━━━━━ Recorded data ━━━━━

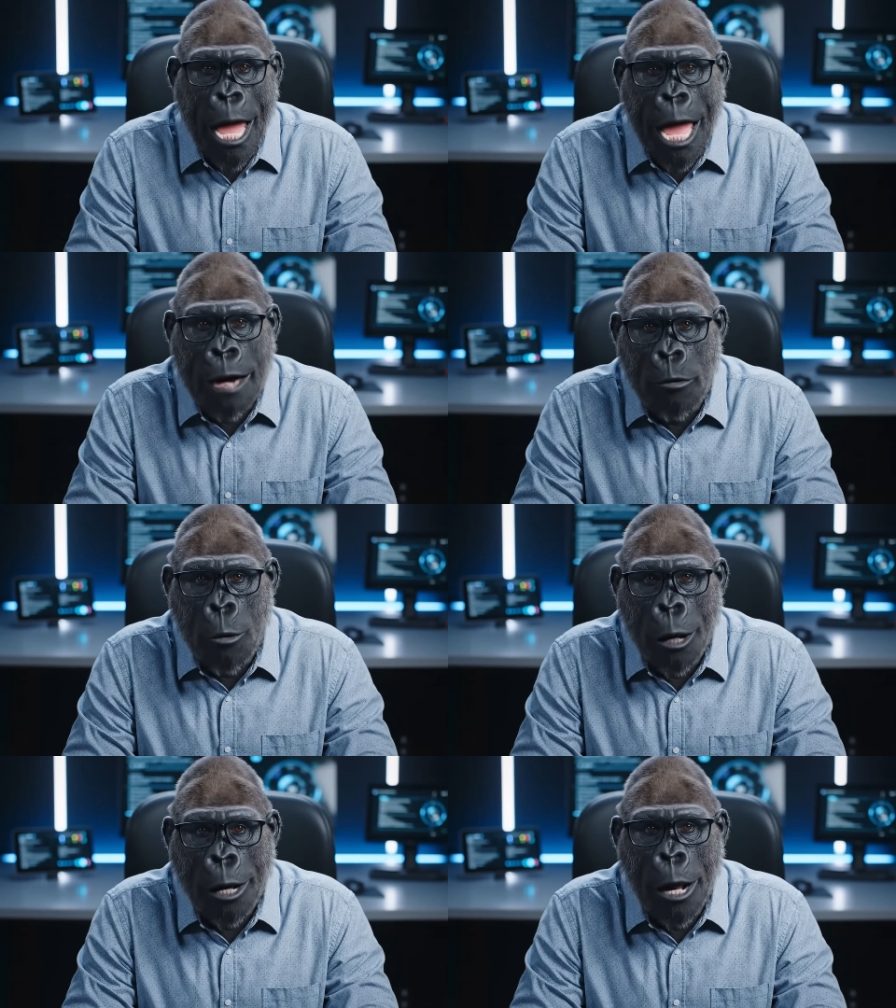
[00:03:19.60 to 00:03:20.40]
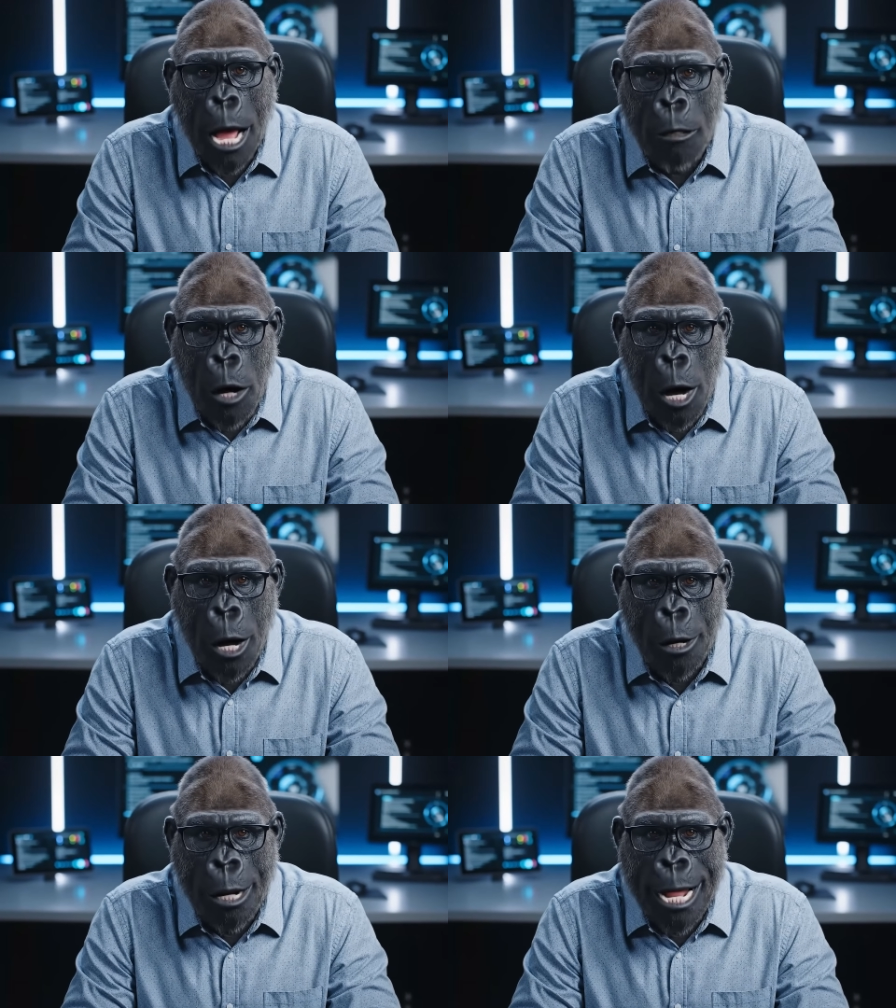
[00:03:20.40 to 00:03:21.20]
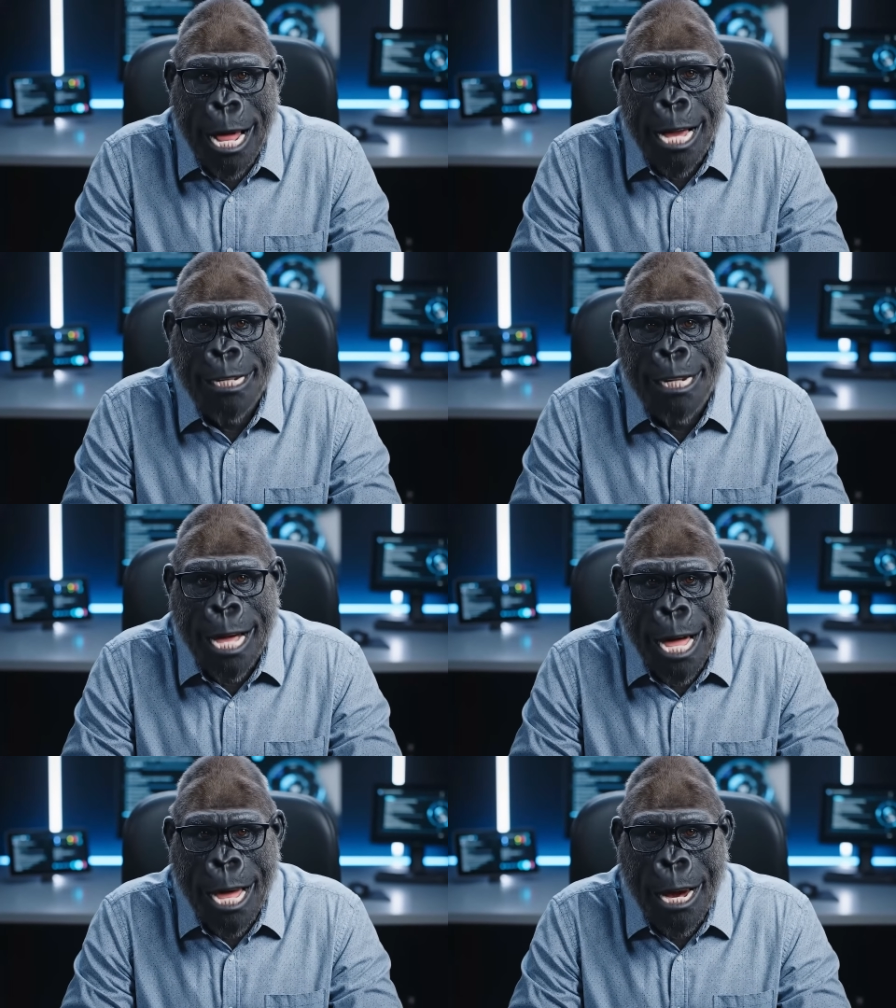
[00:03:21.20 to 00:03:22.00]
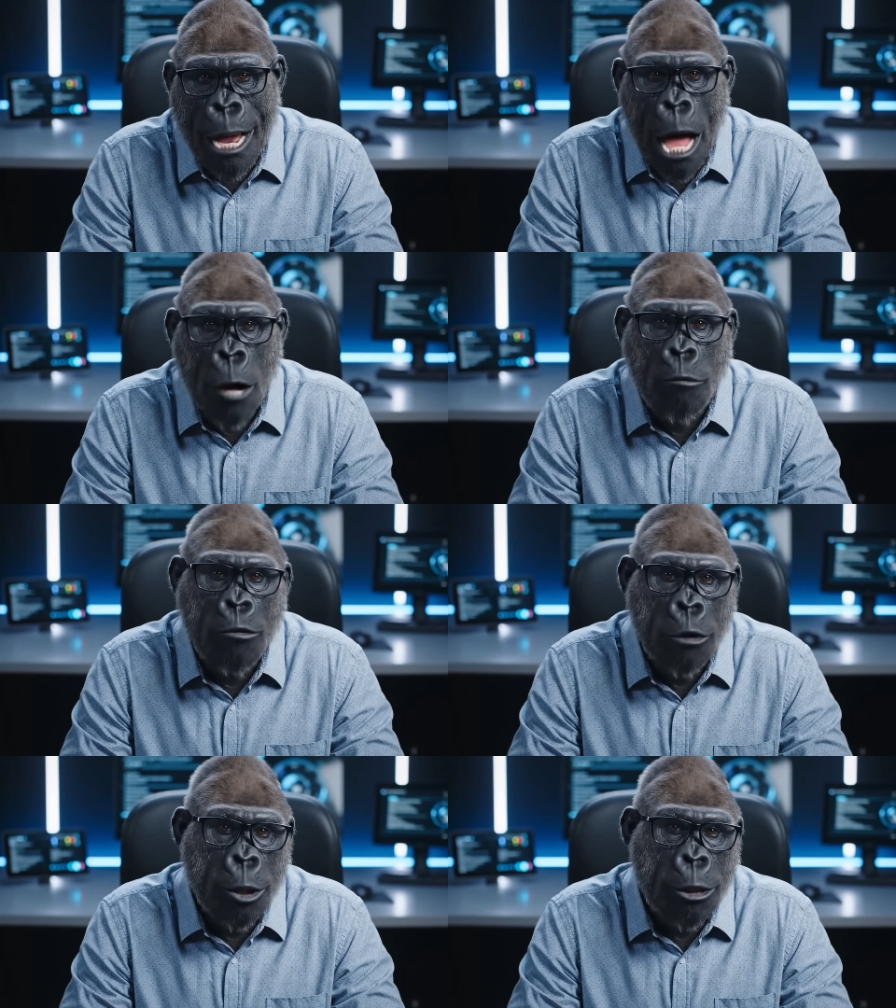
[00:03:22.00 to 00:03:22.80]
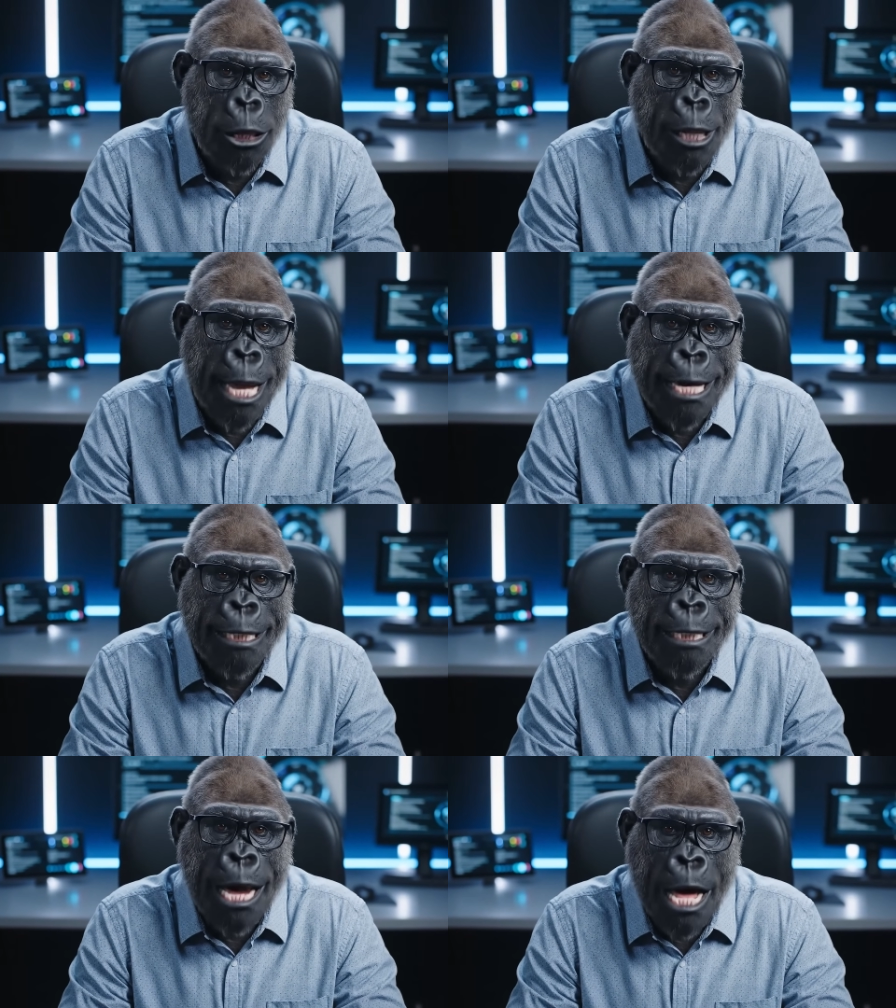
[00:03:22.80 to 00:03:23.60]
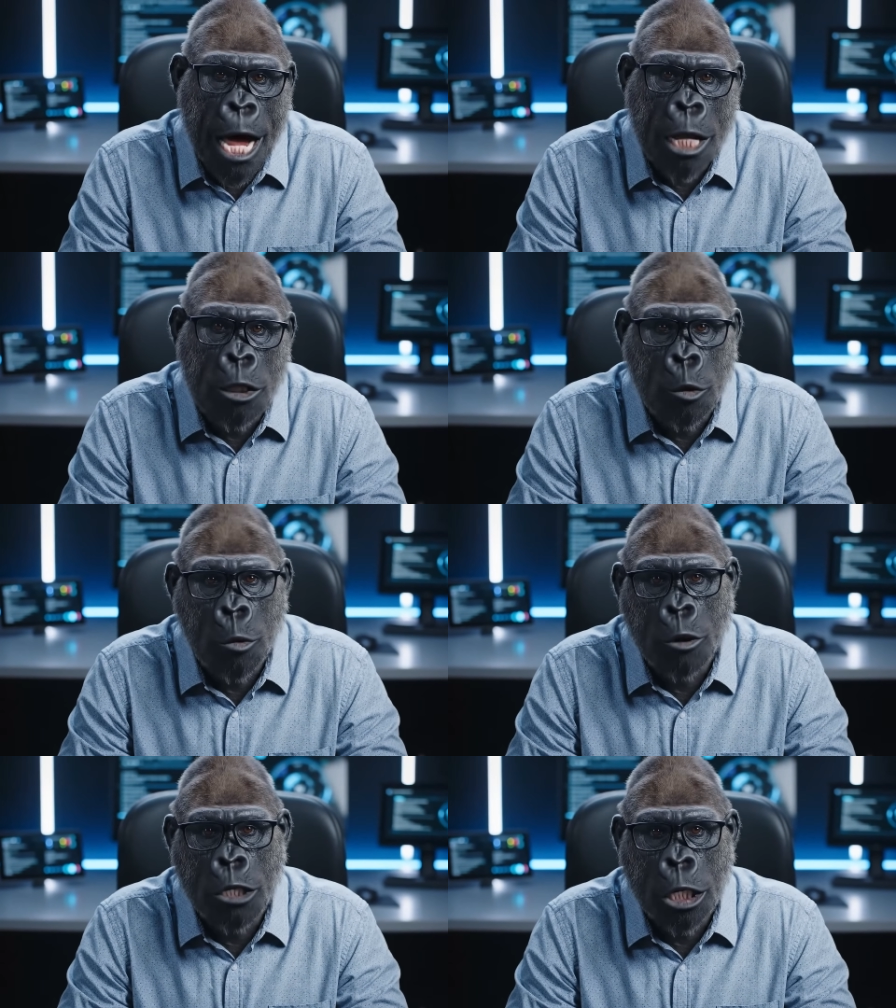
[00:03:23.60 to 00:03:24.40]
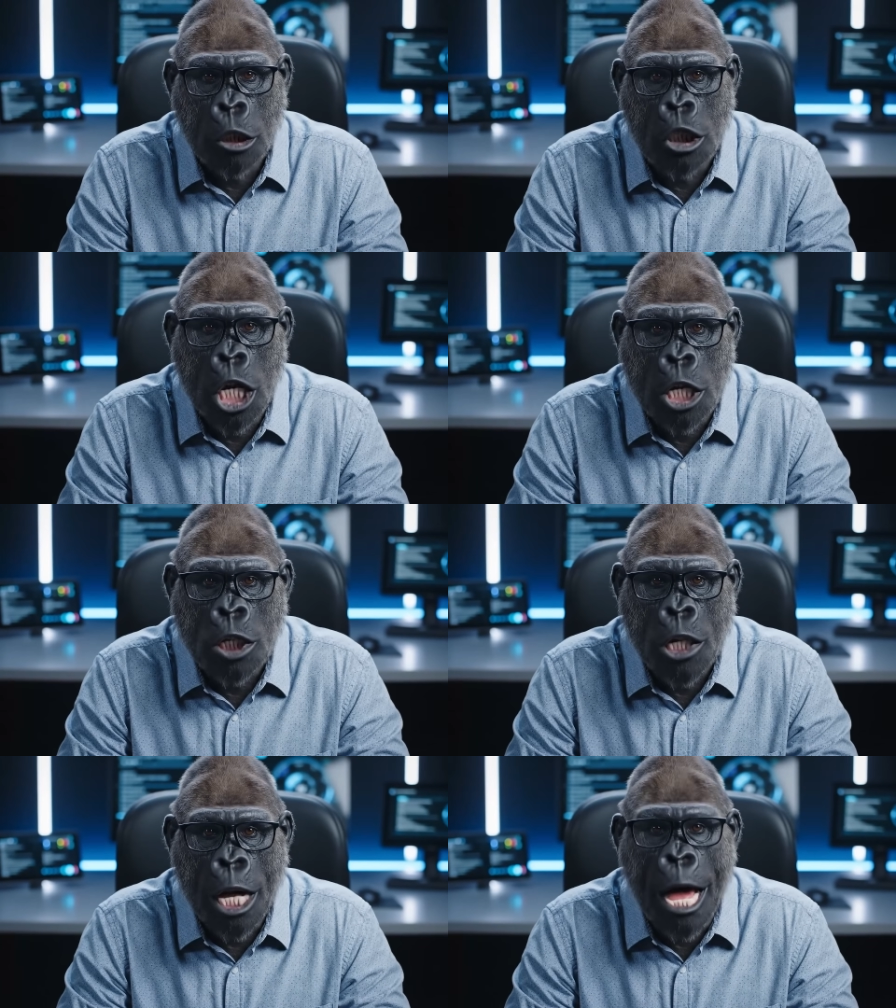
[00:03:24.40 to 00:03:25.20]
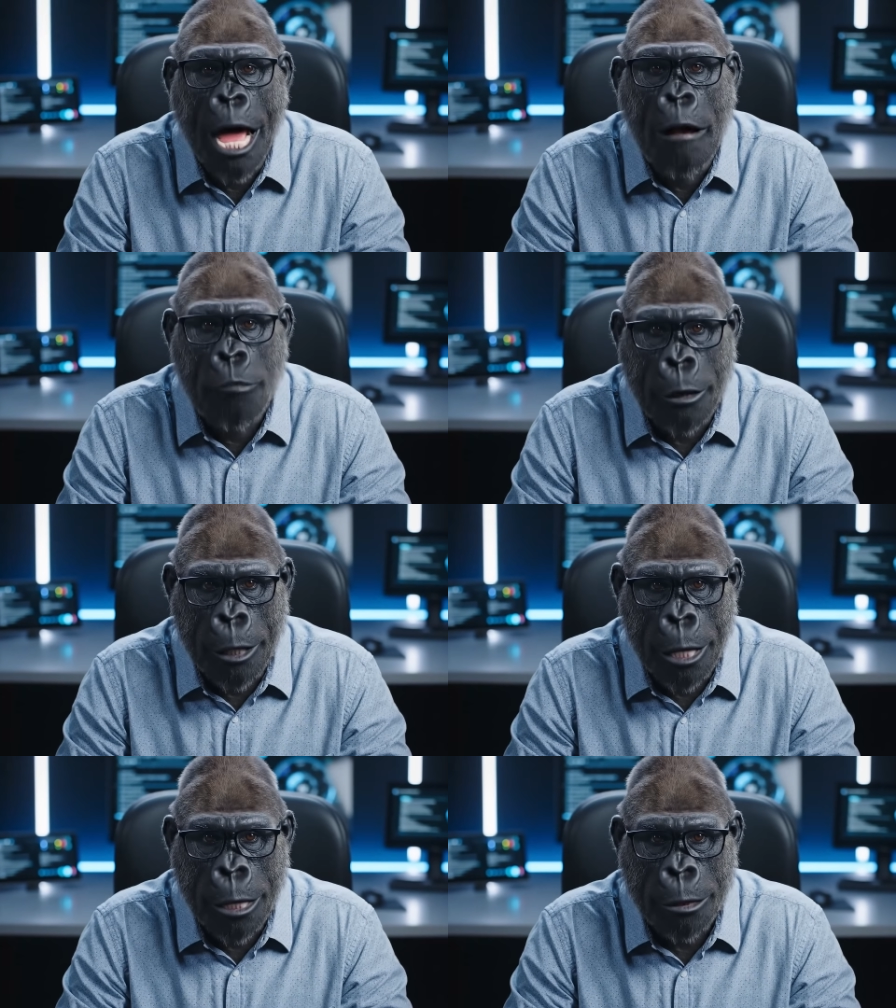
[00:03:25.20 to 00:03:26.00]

Hey everyone, I'm Kong, and today I'm reviewing the latest A I tools that are changing everything.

━━━━━

What you will do | Write out the data above in full and exactly, but without the pictures.

Written solution |
[00:03:19.60 to 00:03:20.40]
[00:03:20.40 to 00:03:21.20]
[00:03:21.20 to 00:03:22.00]
[00:03:22.00 to 00:03:22.80]
[00:03:22.80 to 00:03:23.60]
[00:03:23.60 to 00:03:24.40]
[00:03:24.40 to 00:03:25.20]
[00:03:25.20 to 00:03:26.00]

Hey everyone, I'm Kong, and today I'm reviewing the latest A I tools that are changing everything.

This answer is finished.